Houston voters weren’t interested in building Adams another stadium so soon after renovating the Astrodome, and Adams responded by picking up the team and moving them to Nashville. The team then spent two seasons as the Tennessee Oilers, before they were renamed the Tennessee Titans. It would take five years for the Texans to arrive via league expansion, and for Houston to have another NFL team.
Adams was reviled in Houston for moving the team. A 2012 website poll from the Houston Chronicle that asked if Adams was “the most hated sports figure in Houston history” saw him get a whopping 85% “yes” vote. (Presumably even Matt Schaub following his fifth pick-six of the season would fare better.) On the Texans’ official message board, a post entitled “Titans fans—why we hate Bud Adams” linked to a Dallas Morning-News story from 1997 highlighting Adams’s mismanagement on the field and off. A 1996 story from the Houston Press declared:
All that’s left between Houston and Bud Adams is a smoldering hatred—and maybe a deep, unrelieved hurt on both sides.
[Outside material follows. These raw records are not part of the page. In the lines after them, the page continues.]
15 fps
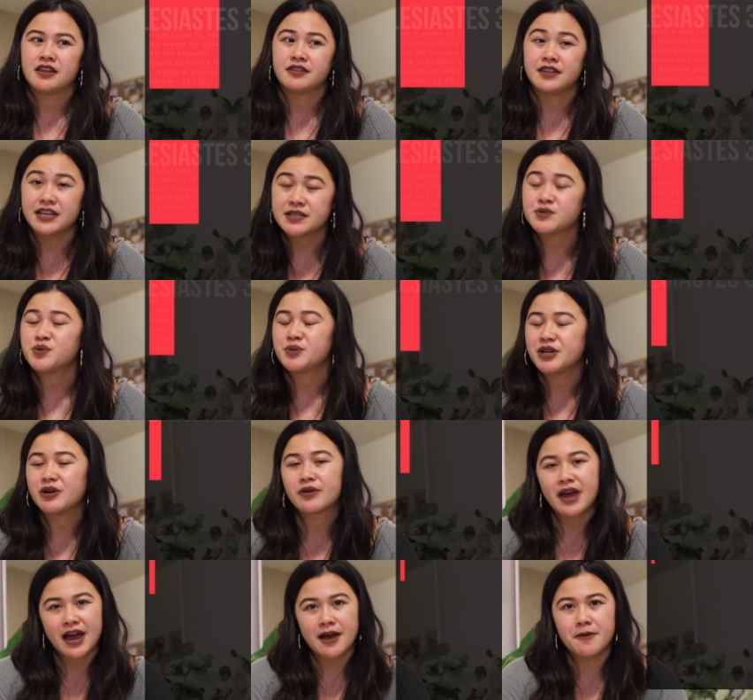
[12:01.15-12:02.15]
things will be
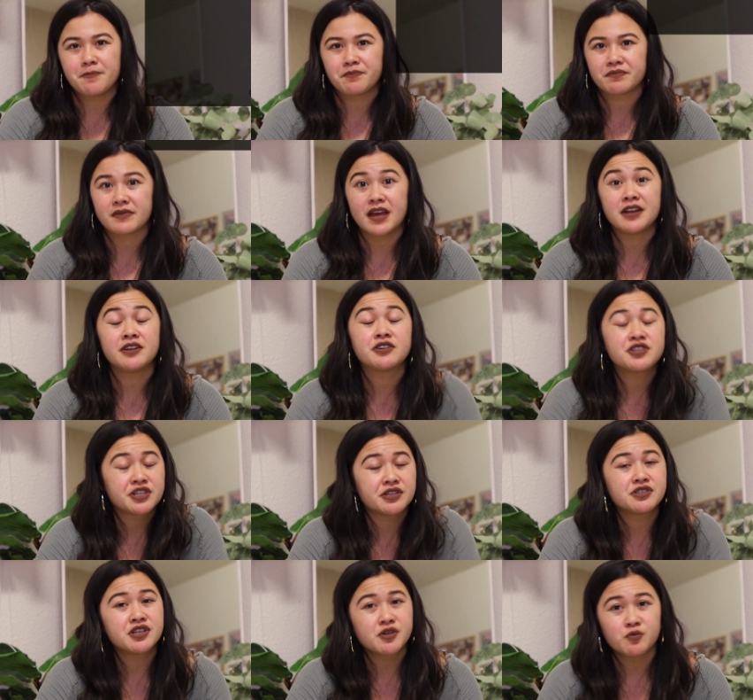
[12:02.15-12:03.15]
okay and your
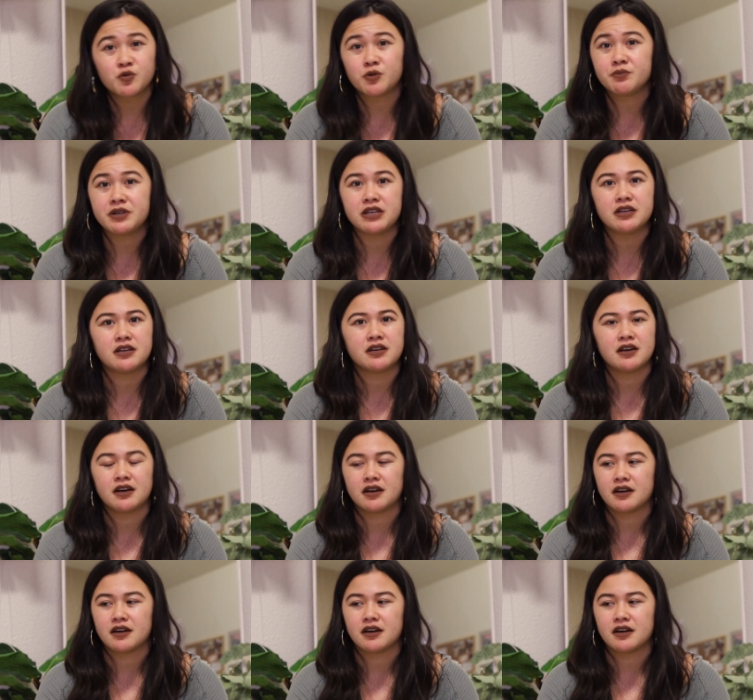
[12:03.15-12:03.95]
children will be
But Adams’s legacy is more complex than just that of the man who moved the Titans away. Not only did Adams bring football to Houston, he brought professional sports to a city whose previous claim to fame was minor league baseball’s Houston Buffaloes. The Astros followed in 1962, after years of effort on behalf of the city to claim a major league baseball franchise, and the Rockets debuted in 1967.
And, as a founding owner in the American Football League, Adams is also an important figure in the history of the NFL. Texans fans may loathe the man with a fiery passion, but without men like Adams, the NFL they love would look very different. Ultimately, Houston will have to accept that the boldness that led Adams to bring a professional football team to the city is part of the same character that led him to move that team to Tennessee. Perhaps now, they can let him rest in peace.